# Can rats eat this



## SaraLovesRats (Jan 11, 2015)

Okay I have a short list of things that I'm curious if rats can have

Asparagus

Eggplant

Potato

Squash

Celery


Thank you


----------



## Hedgian (Aug 18, 2014)

Don't know about asparagus and eggplant

Raw sweet potato - Once again, fine after cooking
Butternut Squash - cooked
Celery is okay but it has absolutely no nutrients so I don't recommend giving it. 

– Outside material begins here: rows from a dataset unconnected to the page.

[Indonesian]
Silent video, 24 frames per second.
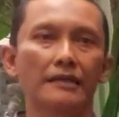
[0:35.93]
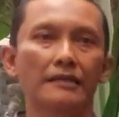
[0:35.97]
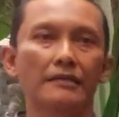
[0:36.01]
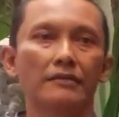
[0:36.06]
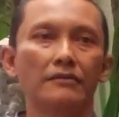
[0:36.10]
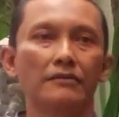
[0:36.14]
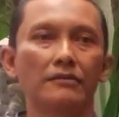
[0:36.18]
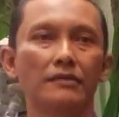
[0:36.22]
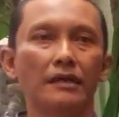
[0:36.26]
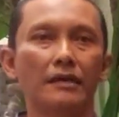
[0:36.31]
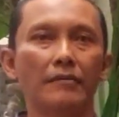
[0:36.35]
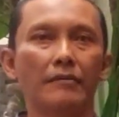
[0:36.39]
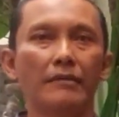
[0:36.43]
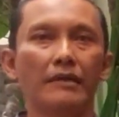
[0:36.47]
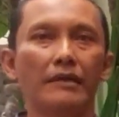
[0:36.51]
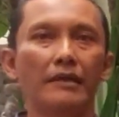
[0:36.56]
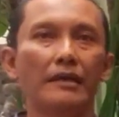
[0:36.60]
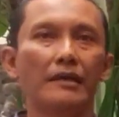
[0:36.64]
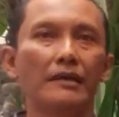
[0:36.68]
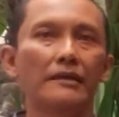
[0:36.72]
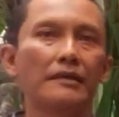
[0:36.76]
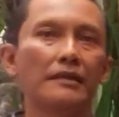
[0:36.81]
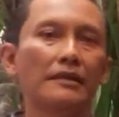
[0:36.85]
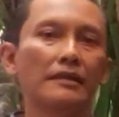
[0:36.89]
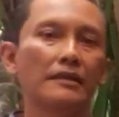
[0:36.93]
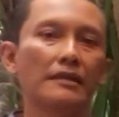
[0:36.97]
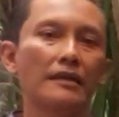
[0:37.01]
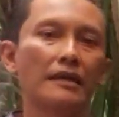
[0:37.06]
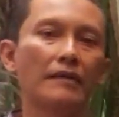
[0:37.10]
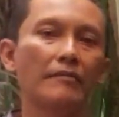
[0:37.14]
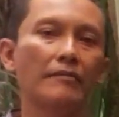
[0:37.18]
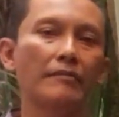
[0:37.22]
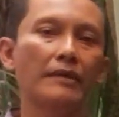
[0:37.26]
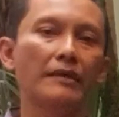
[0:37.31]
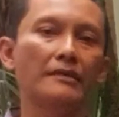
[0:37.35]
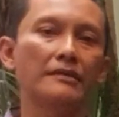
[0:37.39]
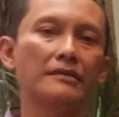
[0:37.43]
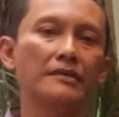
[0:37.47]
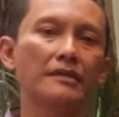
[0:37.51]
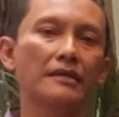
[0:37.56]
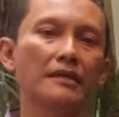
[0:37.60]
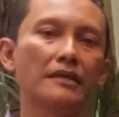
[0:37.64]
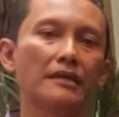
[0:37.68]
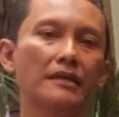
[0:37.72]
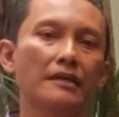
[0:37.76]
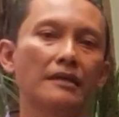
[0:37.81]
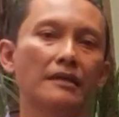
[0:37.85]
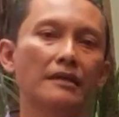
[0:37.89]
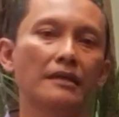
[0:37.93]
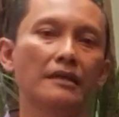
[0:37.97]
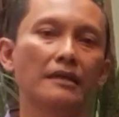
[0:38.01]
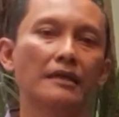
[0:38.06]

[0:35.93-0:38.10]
Terutama tentang pasal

http://www.ratforum.com/showthread.php?39486-Good-and-Bad-Food-for-Rats-amp-Ratty-Recipes


----------



## erikablanchettexo (Nov 25, 2014)

Potato-no
Celery-yes

As far as the others I don't know.


----------



## Hedgian (Aug 18, 2014)

adding onto my post since I missed a thing on potatoes 

Green potato skin and eyes - I will not eat them and I will not eat green potato skin and eyes 
(I meaning the rat)


----------



## Bronte18 (Jun 2, 2014)

Potatoes are fine as long as they are cooked. Mines get potatoe regularly in stuff


----------



## mimsy (Jun 8, 2014)

Mine eat all thats on the list. Potatoes cooked of course. None of mine like celery however, cooked, raw whatever, they will pick it out and then make a pile of it.


----------



## SaraLovesRats (Jan 11, 2015)

Thank yall so much


----------